Equally troublesome is the requirement that states obligate or spend all CARES Act funding by December 31, 2020. Again, as highlighted by NASS, this deadline is complicated by the adjournment of legislatures and other appropriations restraints.
Extending the reporting deadline to June 1, 2021, and allowing states to reimburse any costs incurred in the administration of the elections through March 1, 2021, will help ensure comprehensive reporting on total expenditures.
Create a new program that funds university and college students to work to prepare for and administer elections.
One of the most urgent threats to a safe and secure election is poll workers’ availability to work leading up to and on election day. This was most recently evidenced by the chaotic primary elections in Georgia, Washington D.C., Pennsylvania, and South Carolina. In multiple counties across America, voters waited in line for up to seven hours, while attempting to maintain social distance. These arduous wait times were, in part, because of a shortage of polling staff, which are critical to ensuring a smooth voting process.

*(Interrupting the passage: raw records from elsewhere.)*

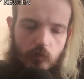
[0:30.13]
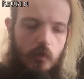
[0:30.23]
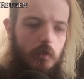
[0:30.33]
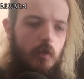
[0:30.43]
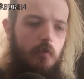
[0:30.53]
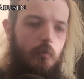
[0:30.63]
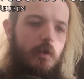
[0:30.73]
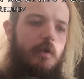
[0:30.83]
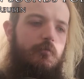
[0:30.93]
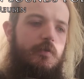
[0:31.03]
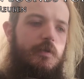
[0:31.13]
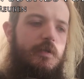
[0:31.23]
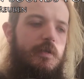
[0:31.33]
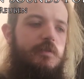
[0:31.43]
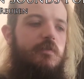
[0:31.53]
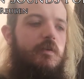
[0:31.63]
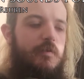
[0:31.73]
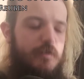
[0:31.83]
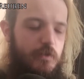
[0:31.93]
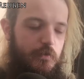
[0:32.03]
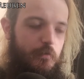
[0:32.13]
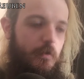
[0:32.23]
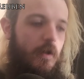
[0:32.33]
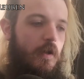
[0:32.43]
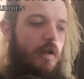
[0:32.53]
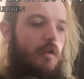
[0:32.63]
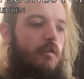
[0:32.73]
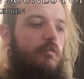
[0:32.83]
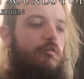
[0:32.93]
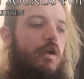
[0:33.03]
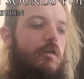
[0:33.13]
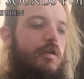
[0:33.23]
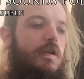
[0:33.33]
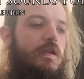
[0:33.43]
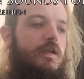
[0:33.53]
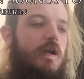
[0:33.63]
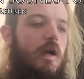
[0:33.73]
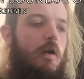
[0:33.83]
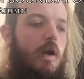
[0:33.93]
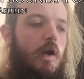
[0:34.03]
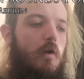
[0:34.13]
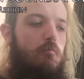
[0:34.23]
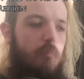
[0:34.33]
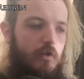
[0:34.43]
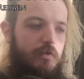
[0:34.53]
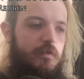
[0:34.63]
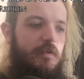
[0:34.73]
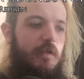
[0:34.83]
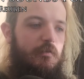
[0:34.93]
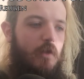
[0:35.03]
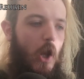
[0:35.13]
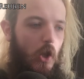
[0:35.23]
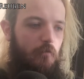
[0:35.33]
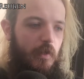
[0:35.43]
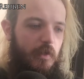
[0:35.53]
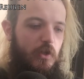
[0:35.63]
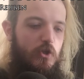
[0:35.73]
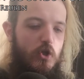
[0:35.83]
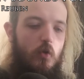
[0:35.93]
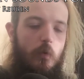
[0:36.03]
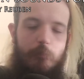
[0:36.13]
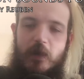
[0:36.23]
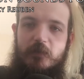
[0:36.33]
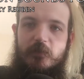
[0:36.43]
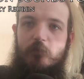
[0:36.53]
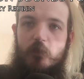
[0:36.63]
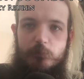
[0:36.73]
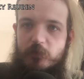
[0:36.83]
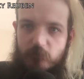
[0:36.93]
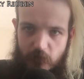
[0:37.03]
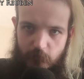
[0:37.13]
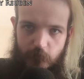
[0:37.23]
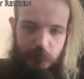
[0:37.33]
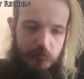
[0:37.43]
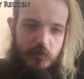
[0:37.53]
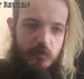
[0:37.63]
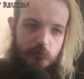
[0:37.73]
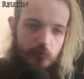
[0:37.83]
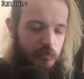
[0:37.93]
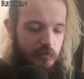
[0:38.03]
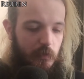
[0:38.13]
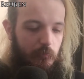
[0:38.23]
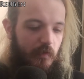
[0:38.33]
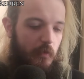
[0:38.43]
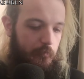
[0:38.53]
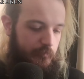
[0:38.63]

A lot of what I cover on here is very new, very uh, modern, and a lot of like newer bands that have only been around for a few years or just a couple of albums.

The older average age of poll workers is particularly problematic, given their higher risk for COVID-19.
For example, in the 2018 general election, six-in-ten poll workers were 60 or older, and a quarter were over 70 years old.
This is why–in addition to providing quality protective gear for poll workers of all ages–a grant program should be set up that incentivizes college-age individuals to participate in election administration– particularly, to work polls across America on election day.

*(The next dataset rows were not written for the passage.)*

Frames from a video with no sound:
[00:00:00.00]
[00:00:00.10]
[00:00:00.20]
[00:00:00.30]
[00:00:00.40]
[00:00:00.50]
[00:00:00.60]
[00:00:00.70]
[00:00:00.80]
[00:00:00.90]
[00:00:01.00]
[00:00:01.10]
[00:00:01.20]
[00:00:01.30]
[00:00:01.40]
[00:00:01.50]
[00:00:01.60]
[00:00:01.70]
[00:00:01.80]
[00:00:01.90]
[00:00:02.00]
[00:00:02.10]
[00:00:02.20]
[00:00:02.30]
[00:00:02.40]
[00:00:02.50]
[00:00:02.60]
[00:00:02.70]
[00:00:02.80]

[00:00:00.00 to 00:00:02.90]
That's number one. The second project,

The concern about a second wave of the virus in the fall, coupled with the difficulty in finding poll workers, is of particular concern amidst the pandemic. This is why it makes sense to encourage lower-risk individuals to alleviate some of the burden from older polling workers.
College-age students are significantly less likely to experience severe complications from COVID-19. Currently, the relative risk of dying from COVID-19 for individuals ages 15-24 is 0.55 (deaths per 100,000 population), whereas the risk jumps to 2.24 for individuals 45-54; 2.09 for individuals ages 55-64; and 2.13 for individuals between the ages of 65-74. In order to minimize health risks associated with voting in-person and working in election administration, it makes sense to utilize the populations that are least likely to develop severe complications: healthy, low-risk, college-age students. And for many in that age demographic, payment for the work is becoming increasingly necessary.
To ease the financial hardship, many Americans are currently experiencing, the CARES Act provides economic impact payments to most individuals making less than $75,000 per year. Parents with children 16 and under are also eligible for an additional $500 per child, leaving “children” still claimed as dependents on their parents’ tax return (aged 17 to 24) ineligible for stimulus funds.
For the 16.9 million students enrolled in colleges and universities across America, COVID-19 presents an unprecedented challenge. Many students are in debt and rely on work programs on campus or temporary summer jobs to supplement the cost of classes, car payments, and interest on student loans. High unemployment, the loss of campus jobs due to school closures, and ineligibility for stimulus funds have put many college-age students in significant financial hardship.
Legislation that offers temporary grants to college-age individuals to play a more active role in upcoming elections will help Americans participate safely in in-person voting (if they choose). It would also provide financial assistance to struggling students, and encourage civic engagement across the spectrum. We strongly urge lawmakers to consider this proposition when debating the next COVID-19 response legislation this summer.
We don’t see a one-size-fits-all solution for election security in every state. Still, we do see the need for responsive guidelines that take seriously the risks associated with elections during a pandemic.